Tuesday 31 July 2012

Postman's Park - get Closer


A hop and a skip from the bustle of St Paul's is a tranquil little park next to the General Post Office, built in 1880 for their staff. Philatelists may be interested in the statue of Sir Rowland Hill, inventor of the postage stamp, but of a more general appeal is the intriguing and beautiful glazed tile memorial inside the park. The Watts Memorial to Heroic Self-Sacrifice was set up in 1900 by the painter George Frederick Watts to commemorate unsung heroes, often young people or children, who gave their lives to save others.

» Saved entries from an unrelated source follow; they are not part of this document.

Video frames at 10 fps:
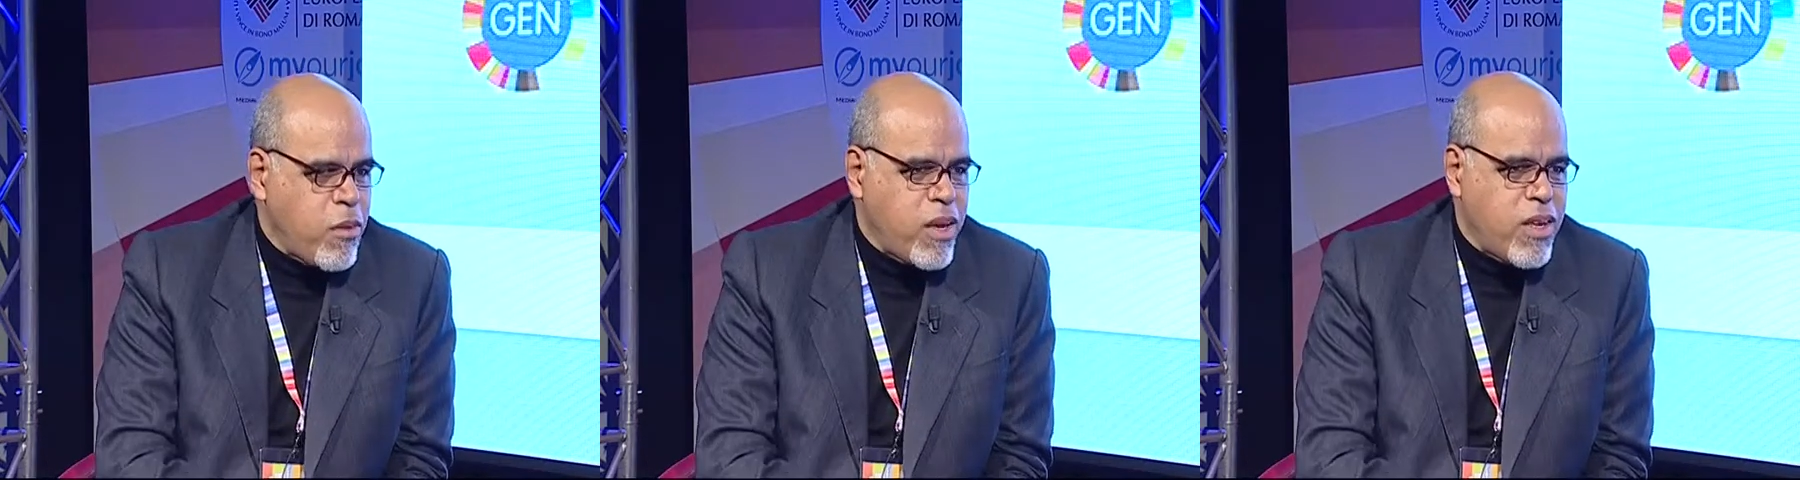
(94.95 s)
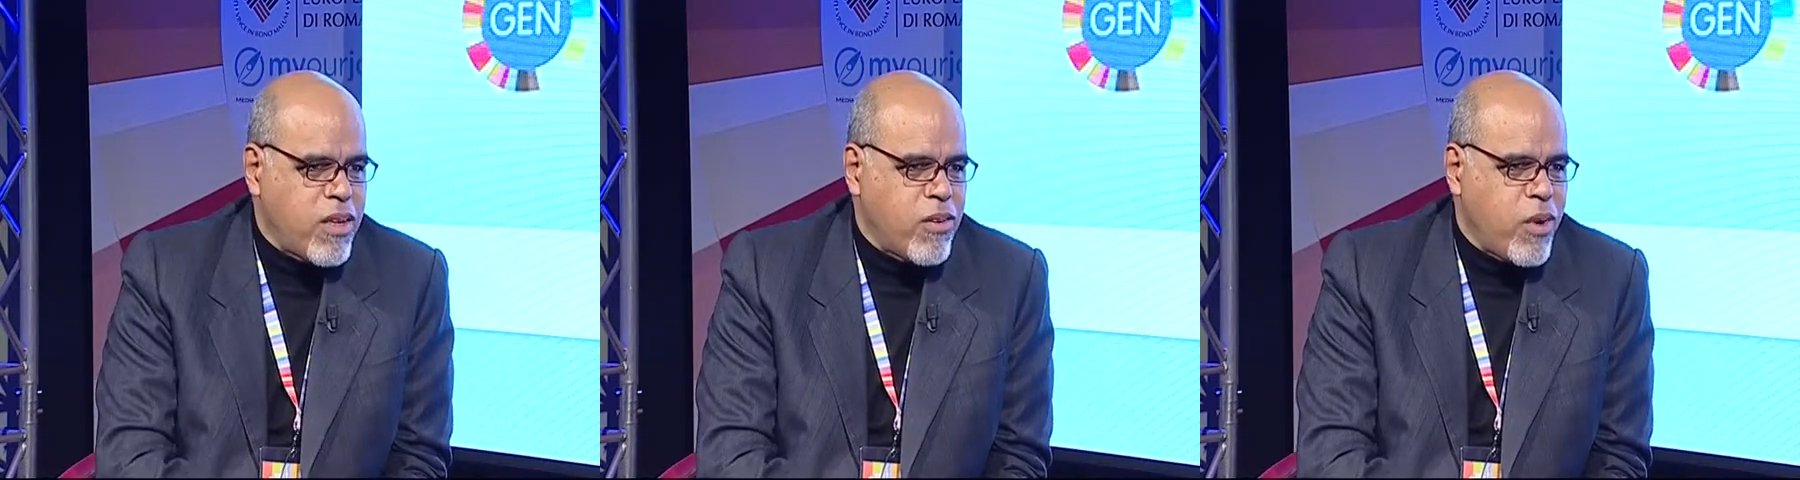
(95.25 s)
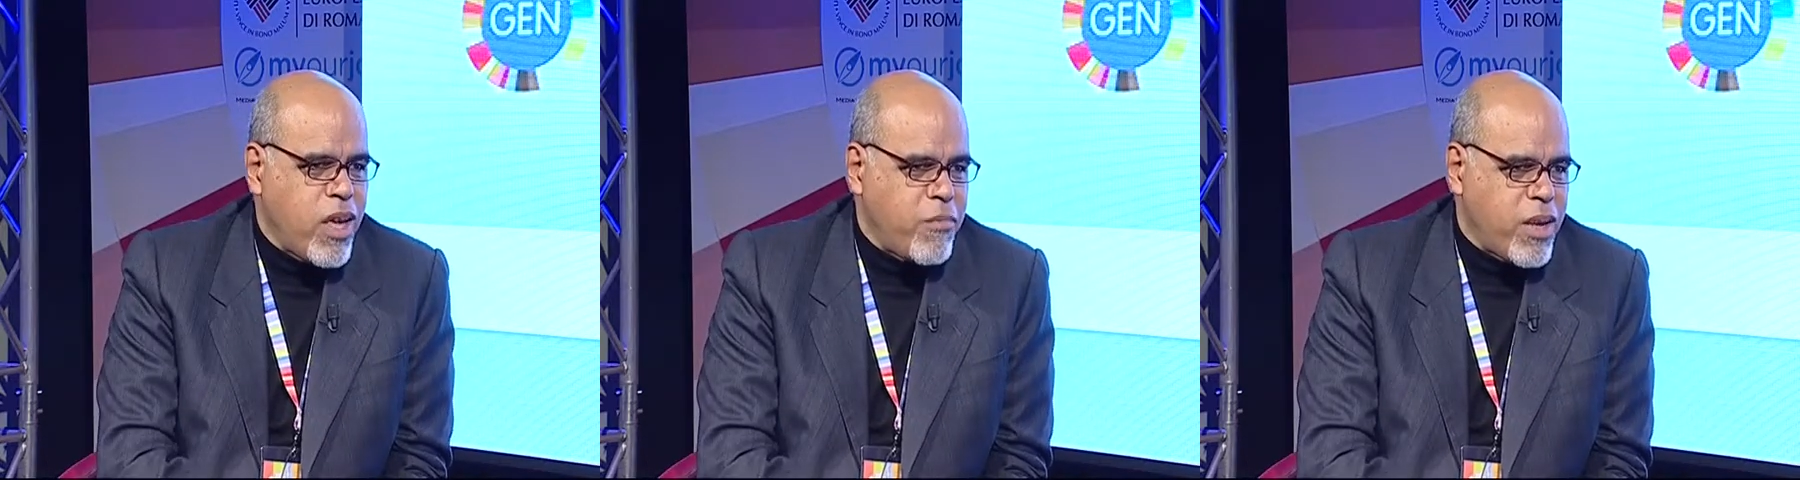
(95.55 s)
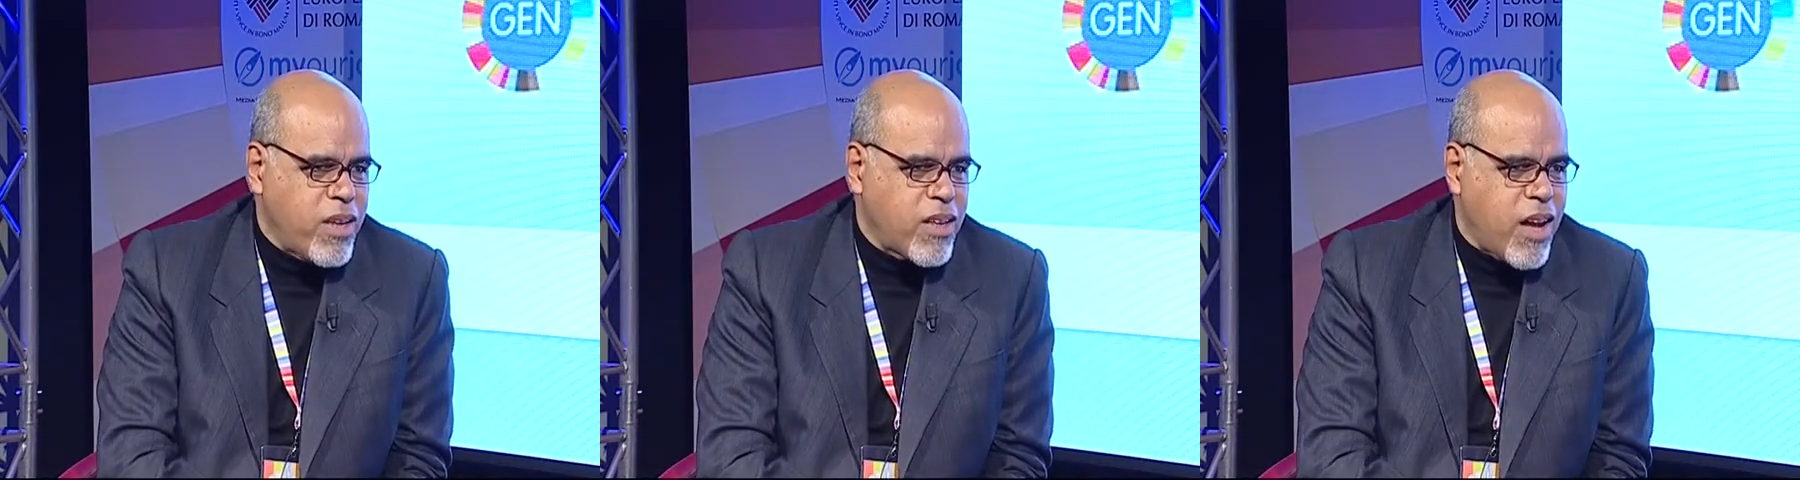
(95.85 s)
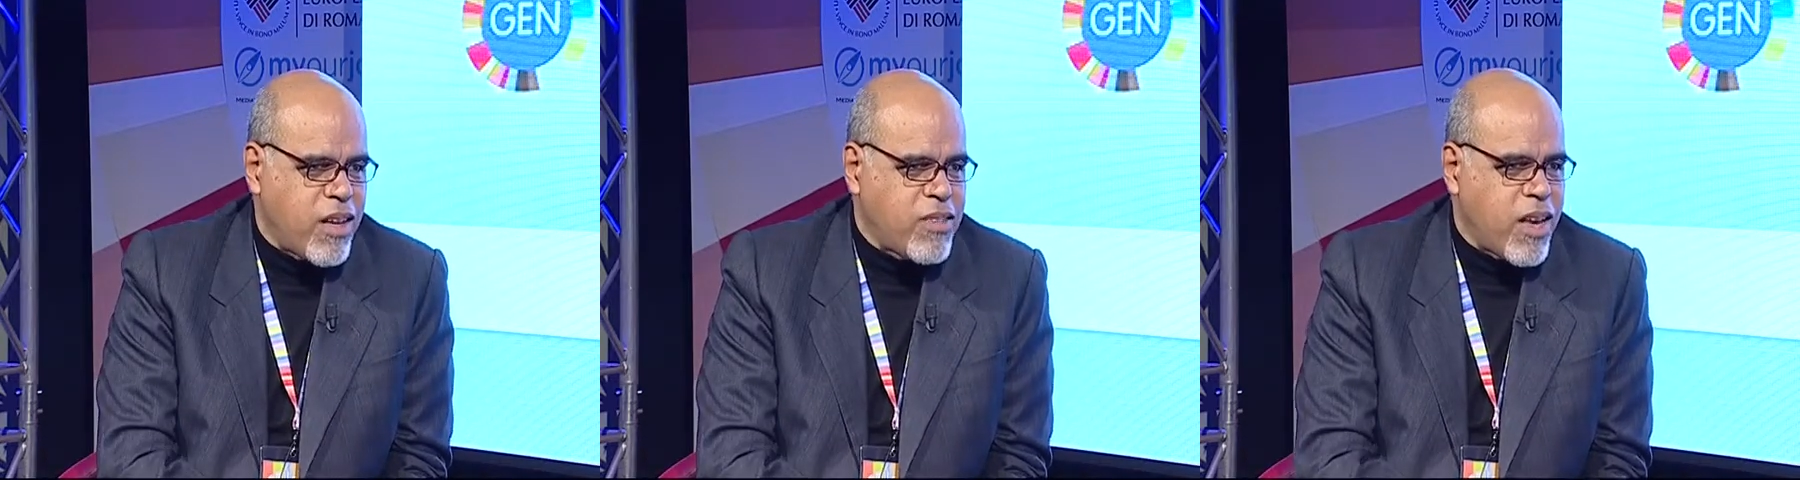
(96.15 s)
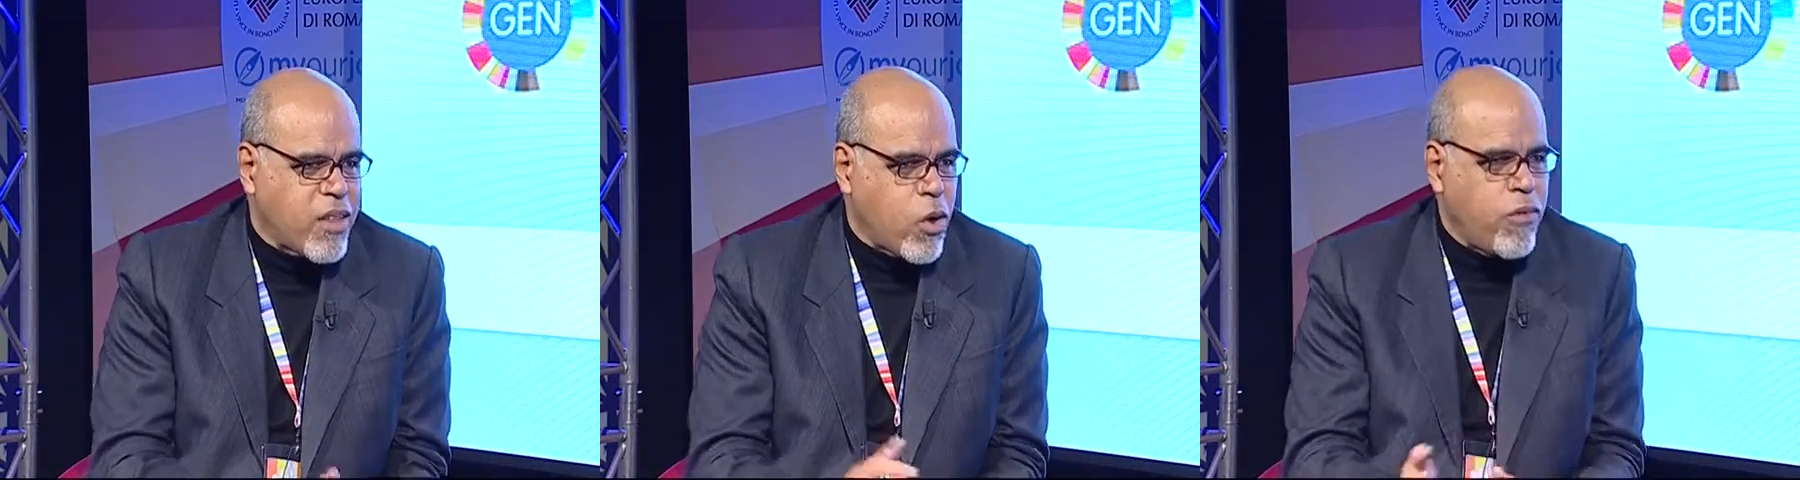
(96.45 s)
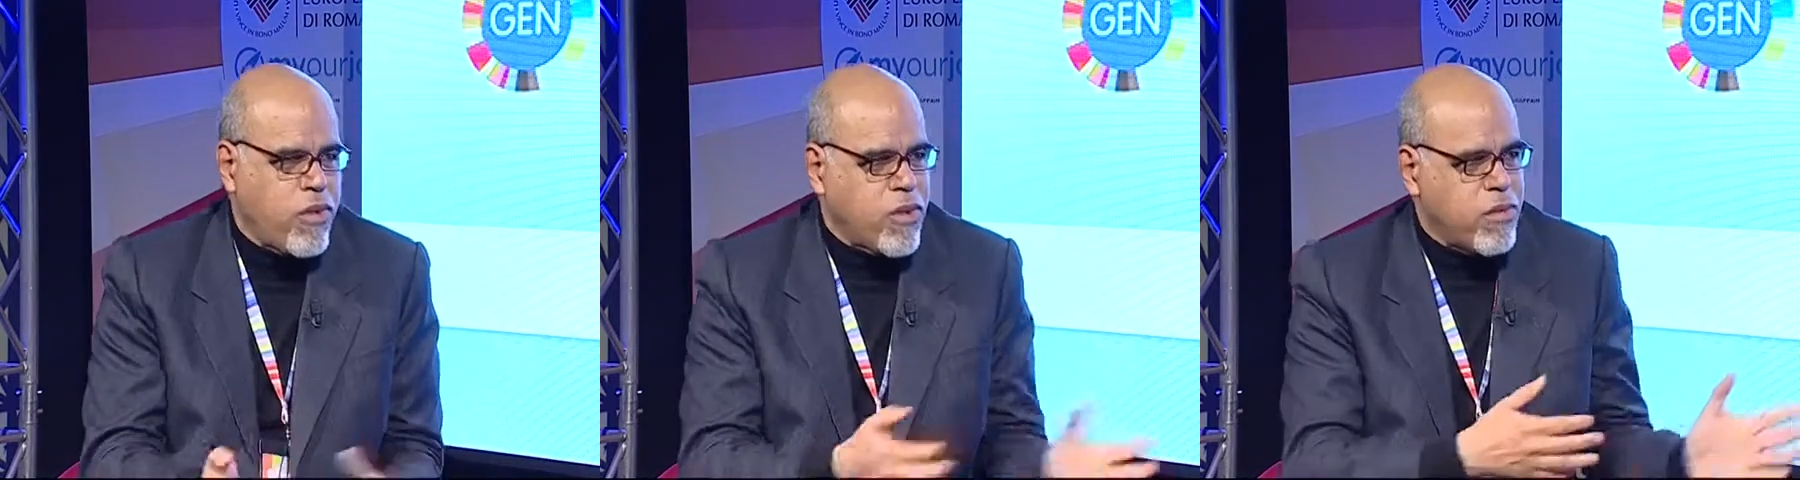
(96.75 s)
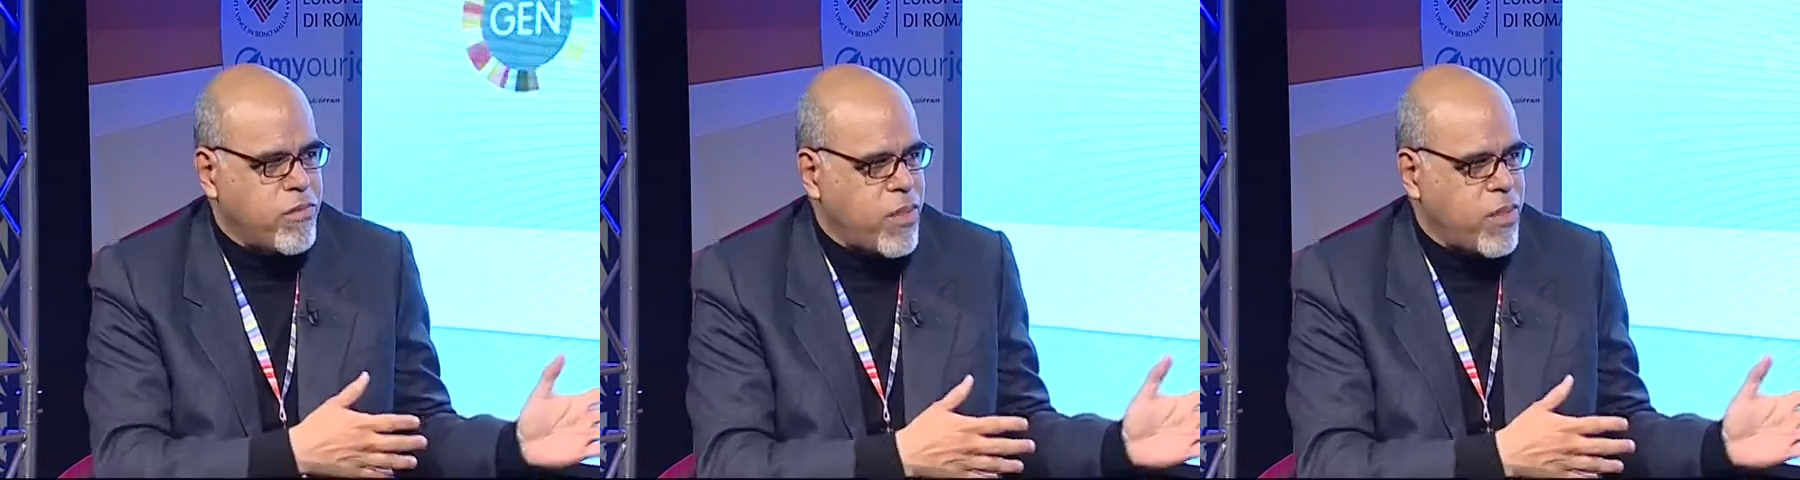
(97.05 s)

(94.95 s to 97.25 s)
We have been in contact over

The loftily dramatic Victorian language may make the stonier-hearted amongst you (and me, to my eternal shame) feel an initial twinge of dark humour: 'Sarah Smith, Pantomime artiste at Price's theatre - died of terrible injuries received when attempting in her inflammable dress to extinguish the flames which had enveloped her companion.'

Read on, though, and I defy you to remain unmoved. If nothing else, you are transported back to a time when Herberts, Harolds, Ellens and Georges, stationer's clerks, schoolboys and passers-by, unselfishly went to the rescue of those in distress.


The park had a brief moment of celluloid stardom in 2004 when a film was made of the Patrick Marber play Closer; early in the film, Jude Law and Natalie Portman's characters walk in the park and she subsequently assumes the name Alice Ayres.

I like to think that the memorial has achieved its aim; that Watts, who believed so strongly that 'the national prosperity of a Nation is not an abiding possession, the deeds of its people are' that he set the memorial up himself when he was refused support from the government, has given us a reminder of ordinary, everyday heroes and a renewed faith in our fellow man.


No man is an island - even in London.